The pay might be high but the average career is much shorter than that of a programmer. I bet the lifetime earnings aren't even that much different than the average person checking HN from California.
Average MLB Career is 5.6 years[1] * $3.8M/year = $21.28M

Divide that by 40 (assuming a career from 25-65) and you still have $532k/year.

[1] http://www.ramfg.com/RAM-Financial-Group-Solutions-Professio...

For players in the minor leagues, trying to work their way to a spot in the show, the salary numbers are nowhere near as good:

http://www.baseballamerica.com/minors/players-sue-for-better...

While major leaguers’ salaries have increased by more than 2,000 percent since 1976,” the lawsuit says, “minor leaguers’ salaries have, on average, increased only 75 percent since that time.”

That leaves minor league salaries typically ranging from $1,100 a month in short-season leagues to $2,150 a month for Triple-A, figures asserted in the lawsuit and confirmed by two major league front-office officials.

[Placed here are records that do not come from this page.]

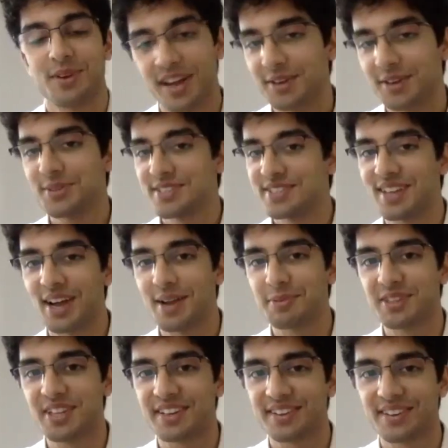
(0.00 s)
I know this is
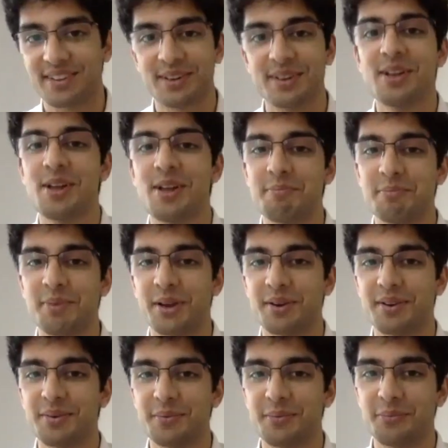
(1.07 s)
hypothetical, but
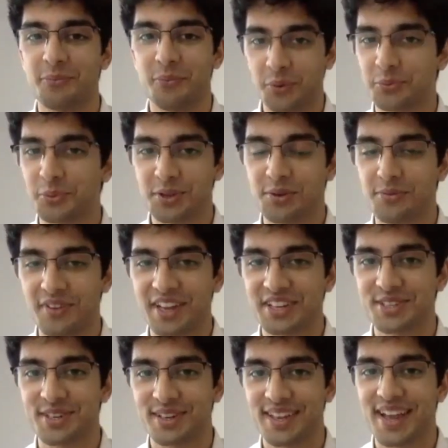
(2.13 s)
what would you wager
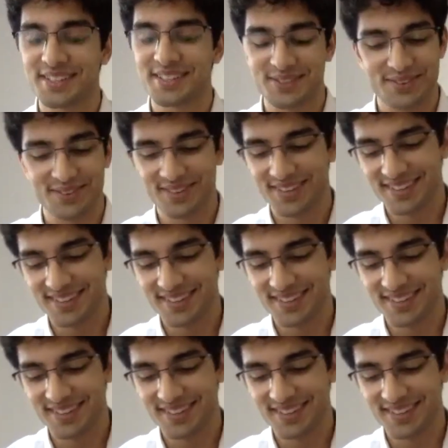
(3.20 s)
a guess on?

But in baseball, almost every player has to play in the minors first. The majority of minor leaguers don't make it to the majors... but it isn't usually possible to tell which type of minor leaguer you'll be for a few years.

So in pursuing professional baseball, you really do open yourself to a significant risk of finding that you're 26 and spent the last five years making very little money and now you don't have a job, or any professional skills beyond the offseason job you may have worked.

Not to mention that you can start a new career once you're done playing ball.
Taxes are skewed against people who make high annual earnings for short amounts of time, and you also have to take 10% or so out for your agent.

You'll still come out ahead with the baseball career, just not by quite as much.